- AIM OF THE TASK
Please copy out the entries exactly, skipping any pictures.

- EXERCISE MATERIAL
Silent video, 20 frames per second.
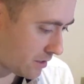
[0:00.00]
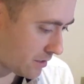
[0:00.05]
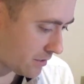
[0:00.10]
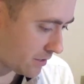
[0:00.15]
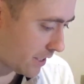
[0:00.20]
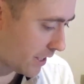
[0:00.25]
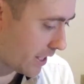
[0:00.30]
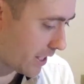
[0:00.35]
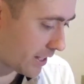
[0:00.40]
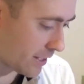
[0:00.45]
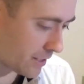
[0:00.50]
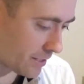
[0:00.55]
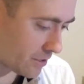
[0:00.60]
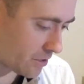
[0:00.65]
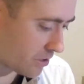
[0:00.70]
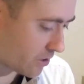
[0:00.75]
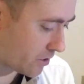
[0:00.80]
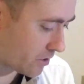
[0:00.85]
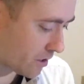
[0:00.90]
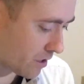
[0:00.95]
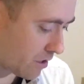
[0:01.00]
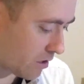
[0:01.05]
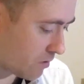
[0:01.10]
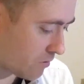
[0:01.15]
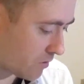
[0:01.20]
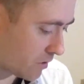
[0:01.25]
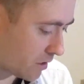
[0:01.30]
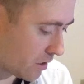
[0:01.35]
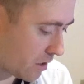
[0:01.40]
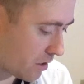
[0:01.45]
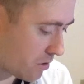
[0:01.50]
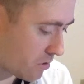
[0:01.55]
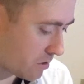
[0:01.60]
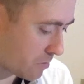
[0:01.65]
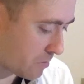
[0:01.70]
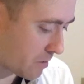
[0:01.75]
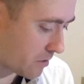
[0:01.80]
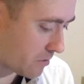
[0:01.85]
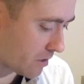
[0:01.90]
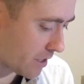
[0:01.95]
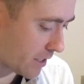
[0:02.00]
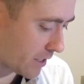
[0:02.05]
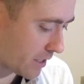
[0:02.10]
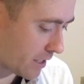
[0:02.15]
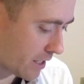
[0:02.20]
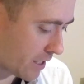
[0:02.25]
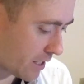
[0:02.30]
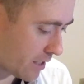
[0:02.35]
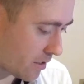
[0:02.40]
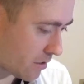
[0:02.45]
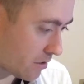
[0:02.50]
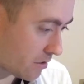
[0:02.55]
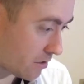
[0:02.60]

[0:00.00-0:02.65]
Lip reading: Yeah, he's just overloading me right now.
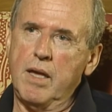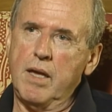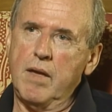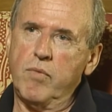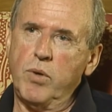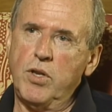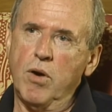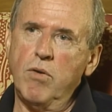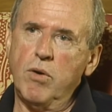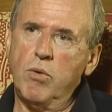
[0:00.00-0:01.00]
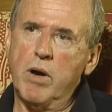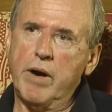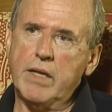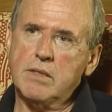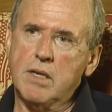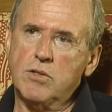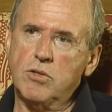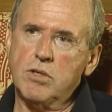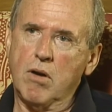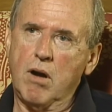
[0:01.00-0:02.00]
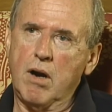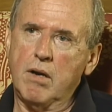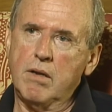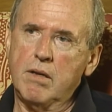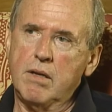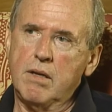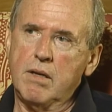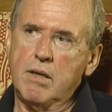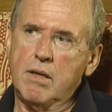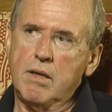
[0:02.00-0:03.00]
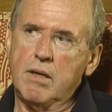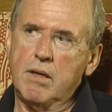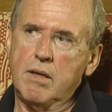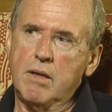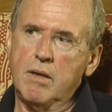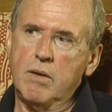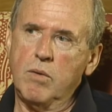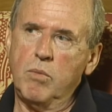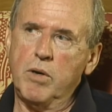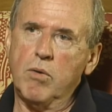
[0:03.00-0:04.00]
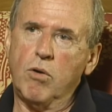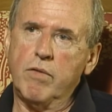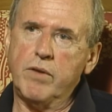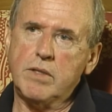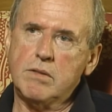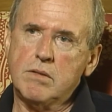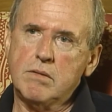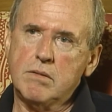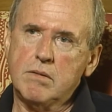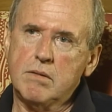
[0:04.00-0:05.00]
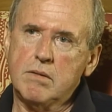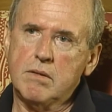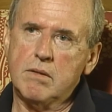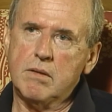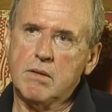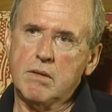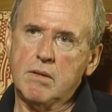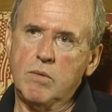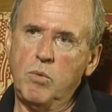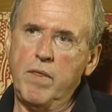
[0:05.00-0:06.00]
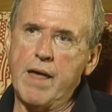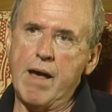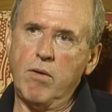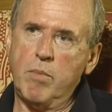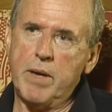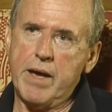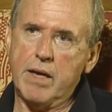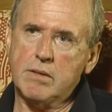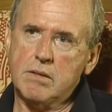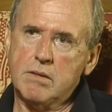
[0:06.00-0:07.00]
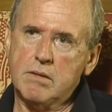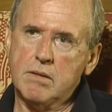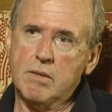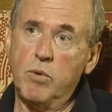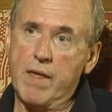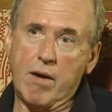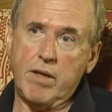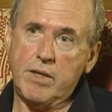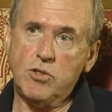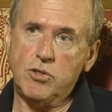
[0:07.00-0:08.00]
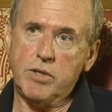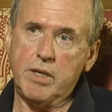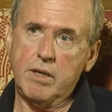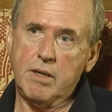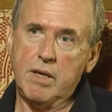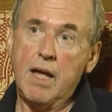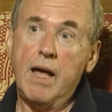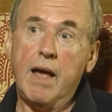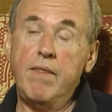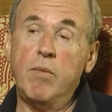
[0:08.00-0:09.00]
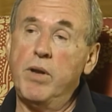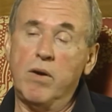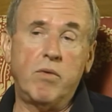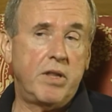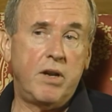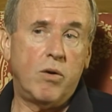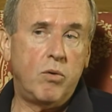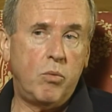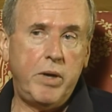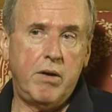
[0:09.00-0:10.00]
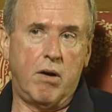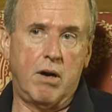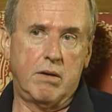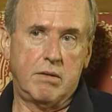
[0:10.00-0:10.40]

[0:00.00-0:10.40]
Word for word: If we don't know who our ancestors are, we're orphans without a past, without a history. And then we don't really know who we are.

- FINAL ANSWER
Silent video, 20 frames per second.
[0:00.00]
[0:00.05]
[0:00.10]
[0:00.15]
[0:00.20]
[0:00.25]
[0:00.30]
[0:00.35]
[0:00.40]
[0:00.45]
[0:00.50]
[0:00.55]
[0:00.60]
[0:00.65]
[0:00.70]
[0:00.75]
[0:00.80]
[0:00.85]
[0:00.90]
[0:00.95]
[0:01.00]
[0:01.05]
[0:01.10]
[0:01.15]
[0:01.20]
[0:01.25]
[0:01.30]
[0:01.35]
[0:01.40]
[0:01.45]
[0:01.50]
[0:01.55]
[0:01.60]
[0:01.65]
[0:01.70]
[0:01.75]
[0:01.80]
[0:01.85]
[0:01.90]
[0:01.95]
[0:02.00]
[0:02.05]
[0:02.10]
[0:02.15]
[0:02.20]
[0:02.25]
[0:02.30]
[0:02.35]
[0:02.40]
[0:02.45]
[0:02.50]
[0:02.55]
[0:02.60]

[0:00.00-0:02.65]
Lip reading: Yeah, he's just overloading me right now.
[0:00.00-0:01.00]
[0:01.00-0:02.00]
[0:02.00-0:03.00]
[0:03.00-0:04.00]
[0:04.00-0:05.00]
[0:05.00-0:06.00]
[0:06.00-0:07.00]
[0:07.00-0:08.00]
[0:08.00-0:09.00]
[0:09.00-0:10.00]
[0:10.00-0:10.40]

[0:00.00-0:10.40]
Word for word: If we don't know who our ancestors are, we're orphans without a past, without a history. And then we don't really know who we are.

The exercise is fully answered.